Michael Jürgs: A Touchable Woman. Goldmann Verlag (Paperback, 20th century, c 1900 to c 1999, Germany)

A Touchable Woman

Original Title: Eine berührbare Frau

Paperback, 384 pages, 12.5 x 18.3 cm, 4.9 x 7.2 in.
ISBN: 978-3-442-15509-5
€ 9.95 [D] | € 10.30 [A] | CHF 14.50 * (* rec. retail price) recommended retail price

Publishing House: Goldmann

Date of publication: August 11, 2008
This title is available.

 

Michael  Jürgs - A Touchable Woman
 
 
 

 

The life story of a unique and fascinating woman

Eva Hesse (1936–1970) is seen as one of the central figures of art of the 20th century. Though her most productive period of creativity lasted no more than a decade, she left behind many sculptures, drawings and paintings now being sold for millions. With an artistic style that is difficult to classify, she made breakthroughs within an art world dominated by men. She would become an icon of feminism. Her life, full of transitions, tragic, and much too short, is for the most part unknown. Michael Jürgs, the biographer of Romy Schneider, has had exclusive access to numerous revealing sources concerning the life of Eva Hesse, and has interviewed many people who were close to her. His biographical work of a woman who was once characterised by a critic as the female “James Dean of art” is a stirring and moving reading experience for all those with a predilection for great biographies of women, in particular of women artists.

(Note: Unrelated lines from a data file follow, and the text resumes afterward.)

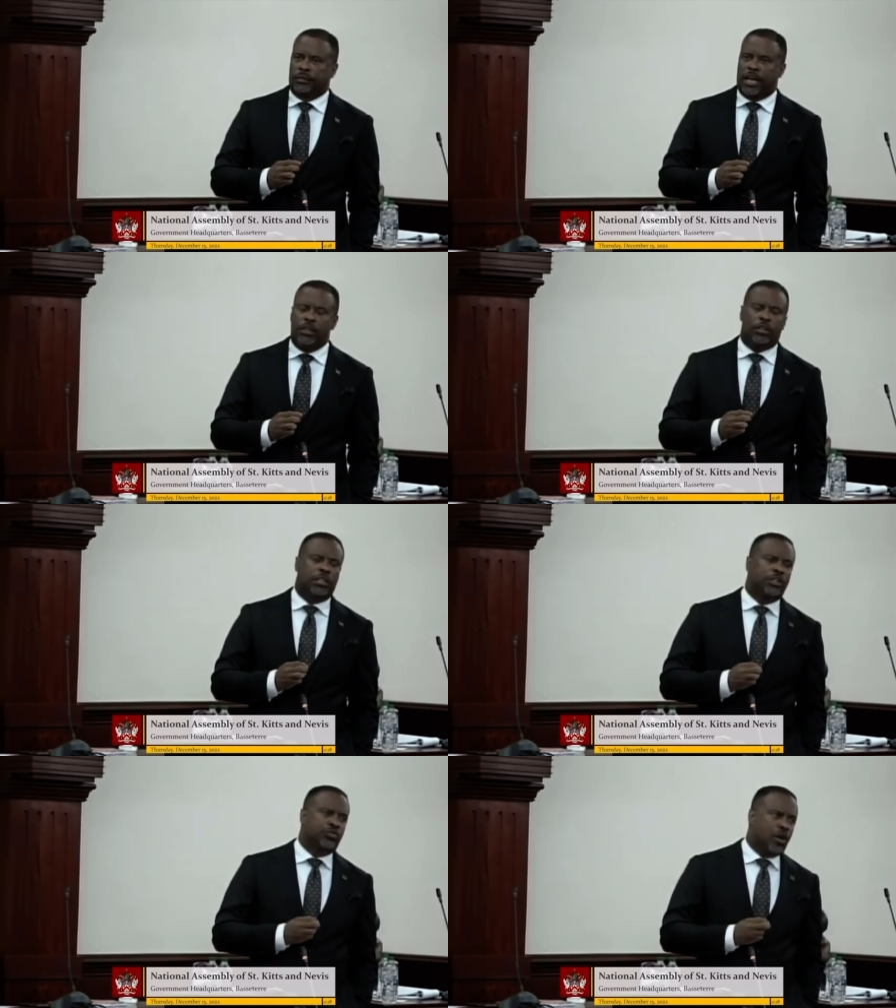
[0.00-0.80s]
And
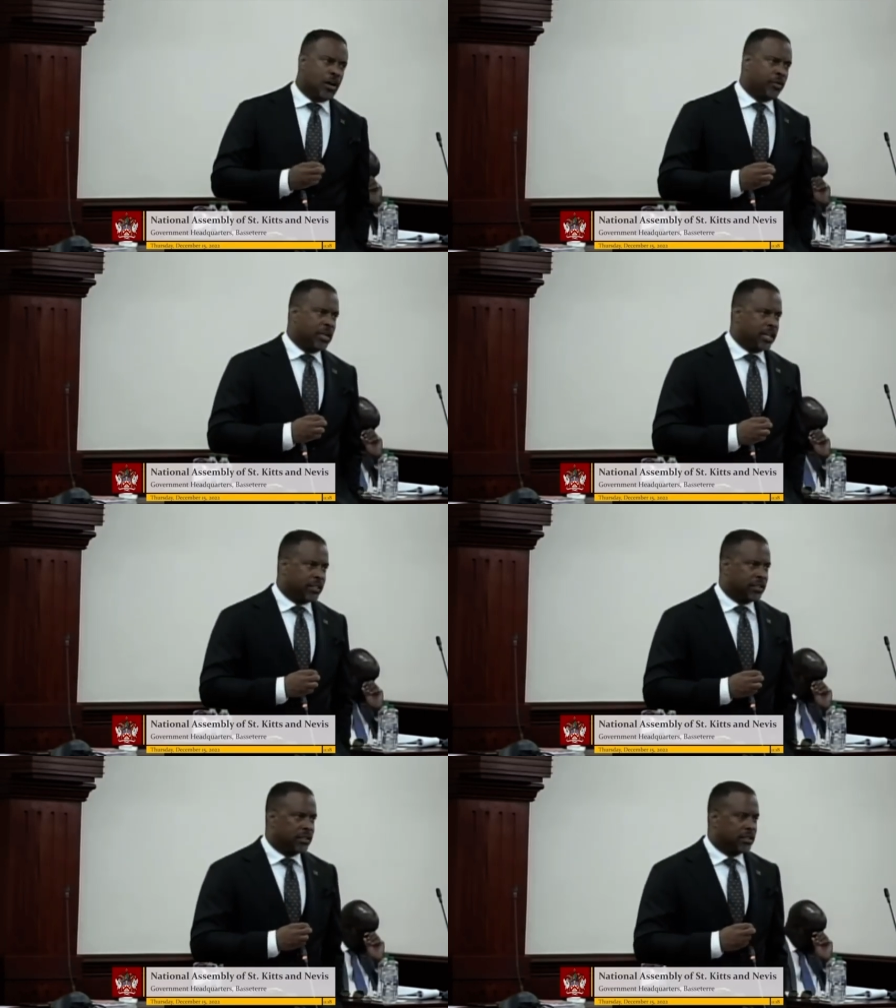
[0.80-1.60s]
nothing is wrong with
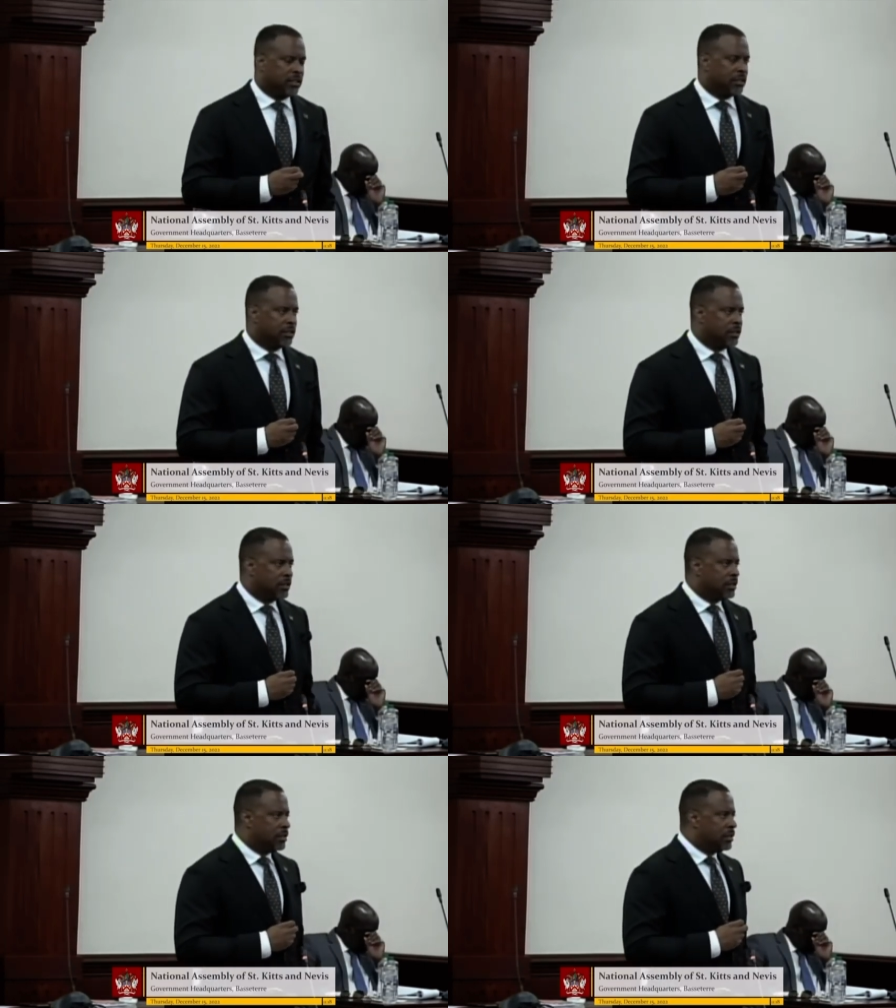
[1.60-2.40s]
that.
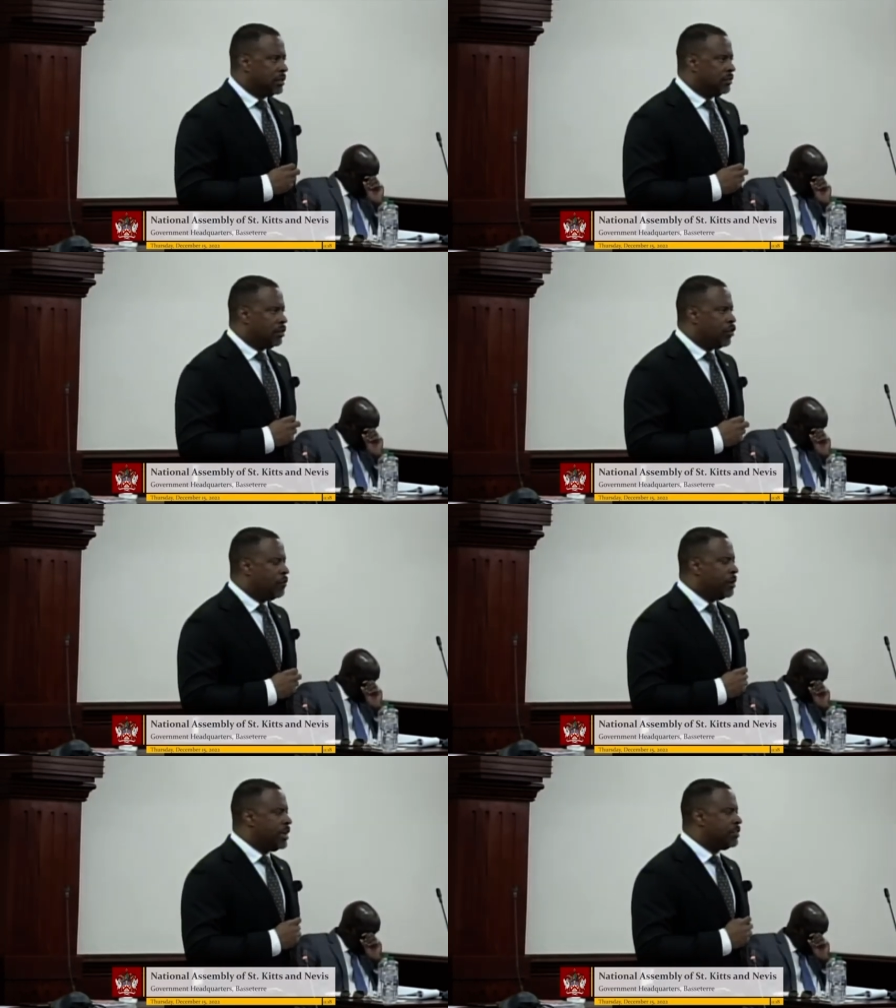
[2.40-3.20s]
The
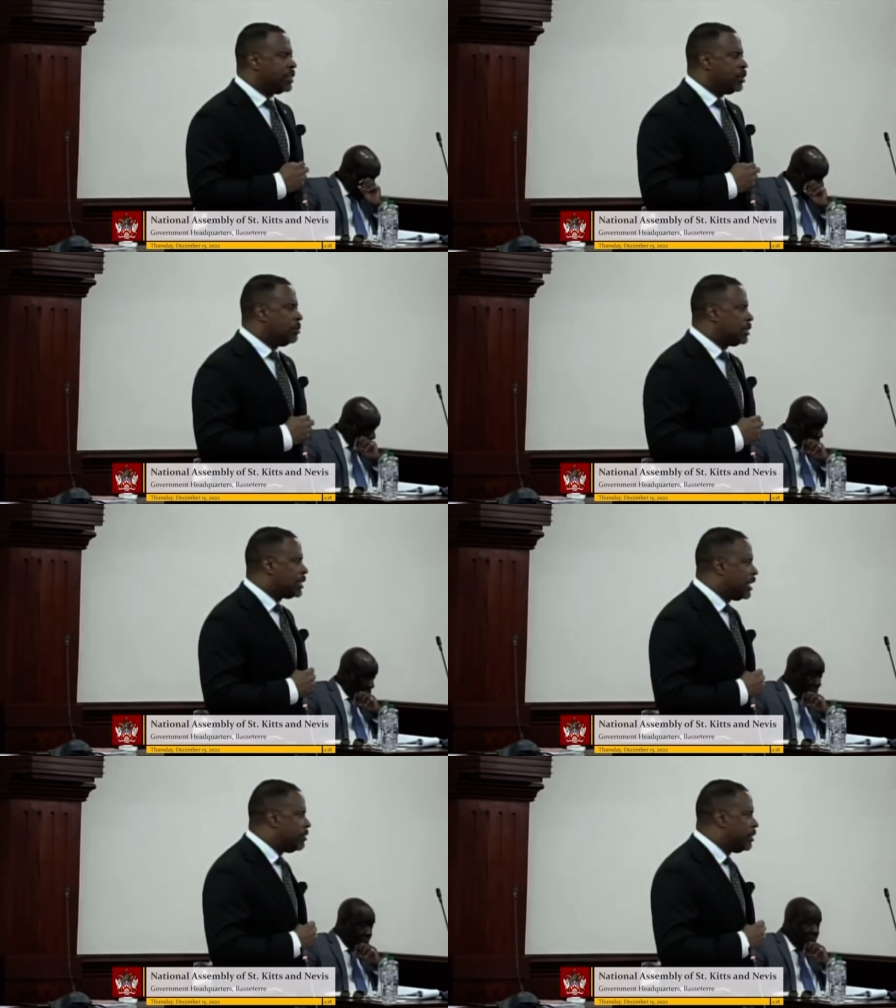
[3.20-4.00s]
government gives a double
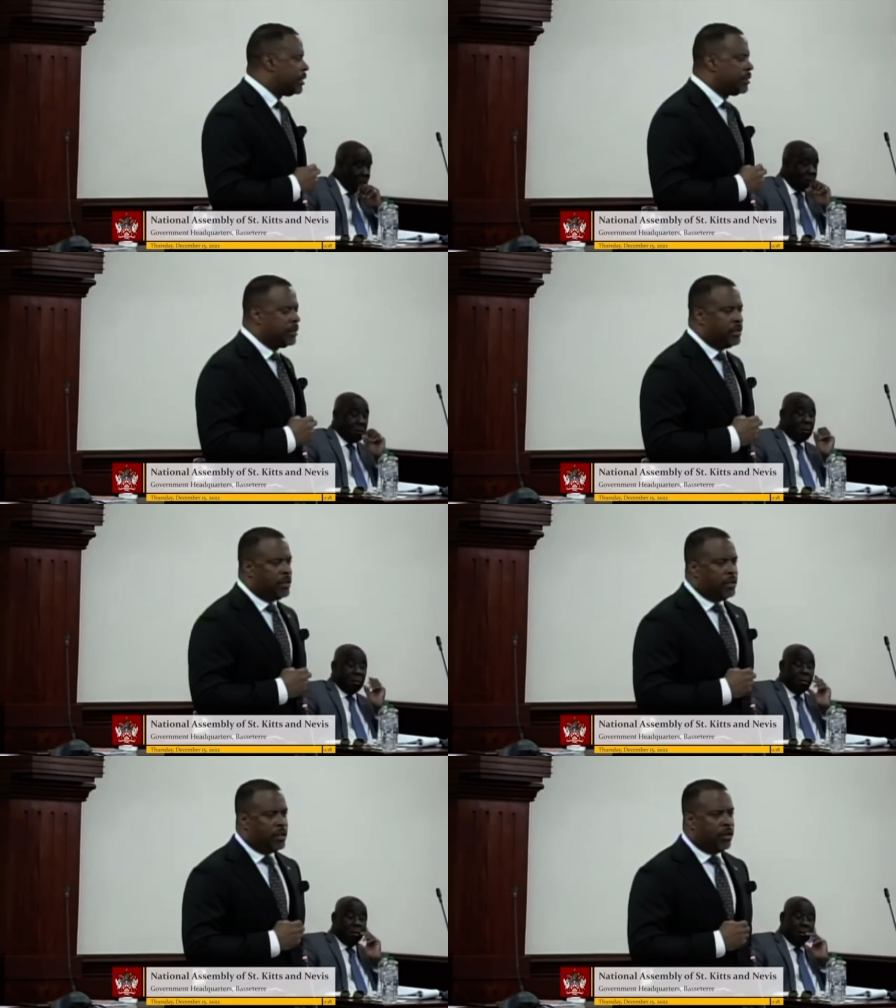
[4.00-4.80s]
salary,
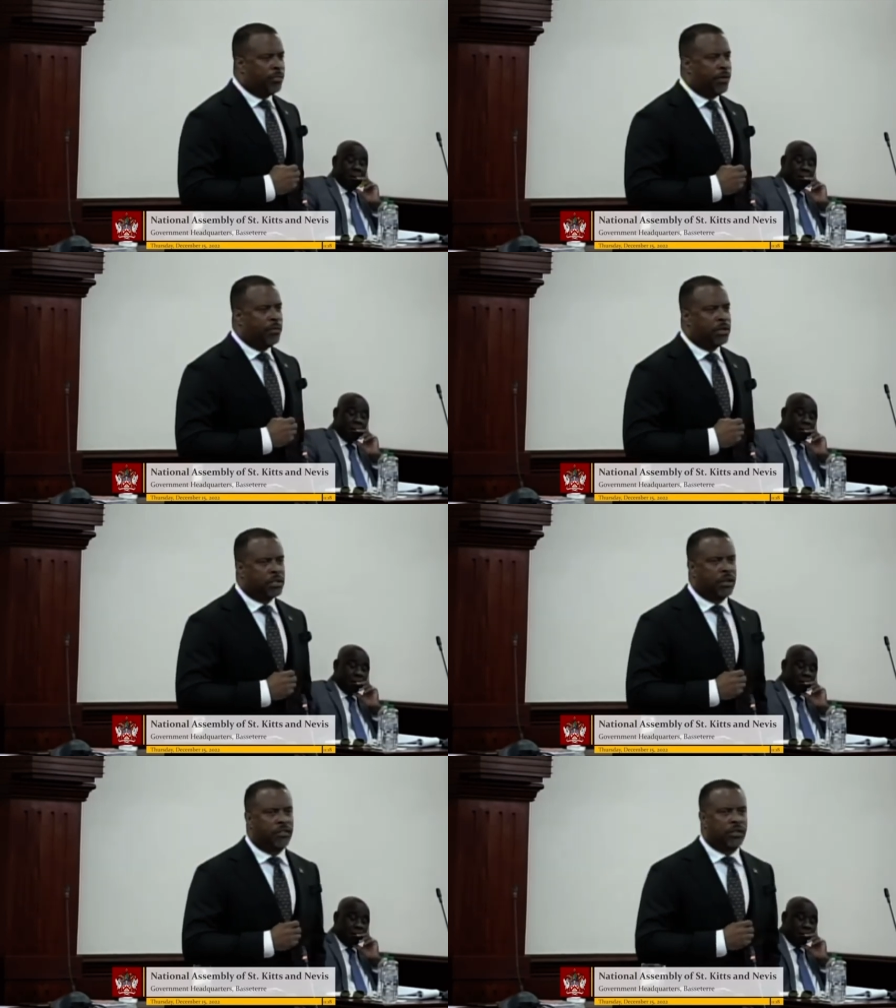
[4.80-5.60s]
our public
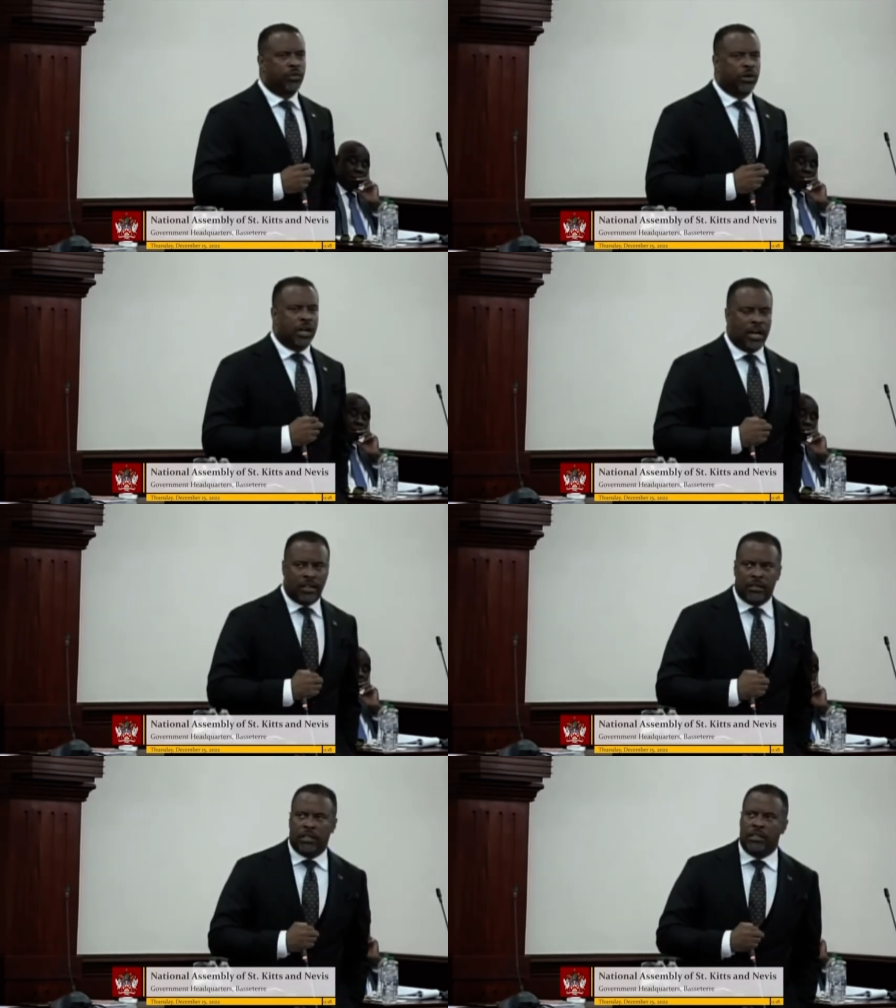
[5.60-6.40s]
servants work
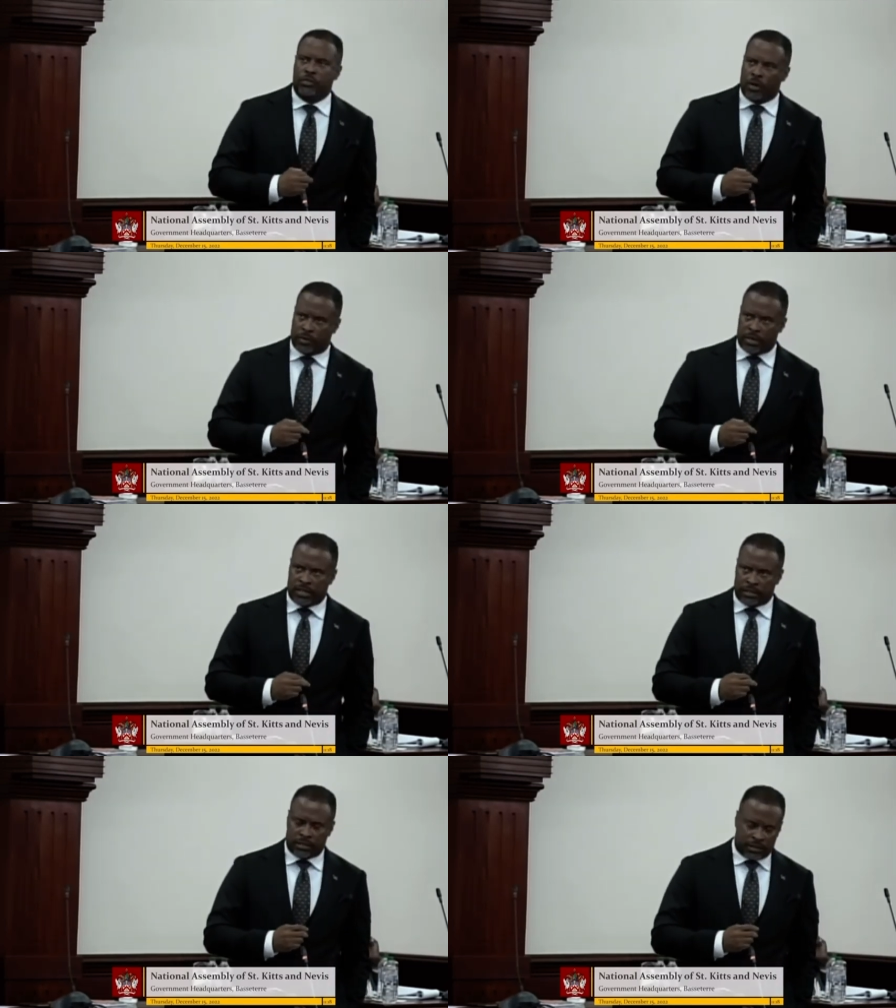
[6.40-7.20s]
hard. Nothing is wrong with that.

Eva Hesse was born in Hamburg as the second daughter of Jewish-German parents. After the pogrom in 1938, her parents sent her and her 5-year-old sister, Helen, in a children’s transport to Holland, where they were temporarily housed in a Catholic home for children. The family eventually fled to England and then on to America. All of their relatives would die in the Holocaust. Eva Hesse became an American citizen in 1945. That same year her parents divorced. One year later her mother, having suffered from manic depression for many years, committed suicide. Her father soon remarried. Eva and her step-mother had a strong life-long relationship characterised by resentment and antipathy. Eva began her artistic education at the High School of Industrial Design. Later she studied at the Pratt Institute of Design and was a volunteer at Seventeen magazine. She began undergoing psychoanalysis in 1954. In September of that year she began her studies at the Yale School of Art and Architecture in Norfolk, receiving her degree in 1959.

In 1961 she married the abstract expressionist sculptor Tom Doyle, eight years her senior. In April 1964, at the invitation of the German textile entrepreneur Arnhard Scheidt they travelled to Kettwig an der Ruhr. By that time their marriage was beginning to unravel. They remained in Germany from June 1964 to August 1965. Back in New York, the first art exhibition of Eva Hesse’s work took place. Her marriage with Doyle, which she described in her journal with feelings of hate, anger, worry, and depression, came to an end in the winter of 1966 to 1967. During those years Hesse was at the peak of her artistic creativity. In 1969 she collapsed while working and was diagnosed with a brain tumour. In the following months she worked furiously, many of her artistic projects being completed with the help of her assistant. On May 22, 1970, Eva Hesse fell into a coma and died seven days later, at the age of 34.

Today, Eva Hesse’s work is represented in all the prominent museums worldwide: the Modern Art Museum and the Guggenheim and Whitney Museum in New York, the Modern Art Museum in San Francisco, museums in Düsseldorf, Wiesbaden, and Bern, and the Modern Tate in London. Many artist look to her as an ideal. She went beyond borders, exploring new artistic realms with her work using material such as latex, artificial resin, cloth, and paper maché. Going her own way in her private life and asserting herself in the male-dominated art world, she remains today an icon of feminism. Thus far very little has been written on the life of this German-Jewish-American artist. Michael Jürgs, an experienced biographer and bestselling author, is the first to tell the life story of this unique and fascinating woman.

Jürgs presents Eva Hesse’s life from Hamburg to New York as closely as possible in the context of her artistic development. He illustrates how much her early traumatic experiences – the persecutions in Germany, fleeing her homeland, the early, tragic death of her mother – influenced her art and at the same time allowed her to tap into phenomenal energy. Jürgs is not interested in presenting a transfigured artistic life along the lines of the myth that great art is created through suffering. Instead, he reveals the other side of Hesse: a vital woman hungry for life, who overcomes the tragedies in her life with an ability for (self) irony – in her private as well as artistic life. As a basis for his work, Jürgs had access to sources from Hesse’s estate, including personal documents, journals, and calendar notices. He also interviewed many people who were close to her, such as Tom Doyle, her sister Helen, the children of Scheidt, her psychiatrist, and various friends and acquaintances.